§ WORK REQUEST: Retype all of the material exactly, leaving no line out.
━━━ DATA PROVIDED ━━━
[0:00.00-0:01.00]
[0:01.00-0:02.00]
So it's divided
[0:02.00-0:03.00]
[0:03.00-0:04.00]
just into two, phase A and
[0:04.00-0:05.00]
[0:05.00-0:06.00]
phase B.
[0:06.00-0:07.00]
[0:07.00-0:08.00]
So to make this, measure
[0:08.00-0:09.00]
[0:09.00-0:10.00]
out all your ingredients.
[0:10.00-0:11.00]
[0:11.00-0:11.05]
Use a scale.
━━━
§ ANSWER BOX:
[0:00.00-0:01.00]
[0:01.00-0:02.00]
So it's divided
[0:02.00-0:03.00]
[0:03.00-0:04.00]
just into two, phase A and
[0:04.00-0:05.00]
[0:05.00-0:06.00]
phase B.
[0:06.00-0:07.00]
[0:07.00-0:08.00]
So to make this, measure
[0:08.00-0:09.00]
[0:09.00-0:10.00]
out all your ingredients.
[0:10.00-0:11.00]
[0:11.00-0:11.05]
Use a scale.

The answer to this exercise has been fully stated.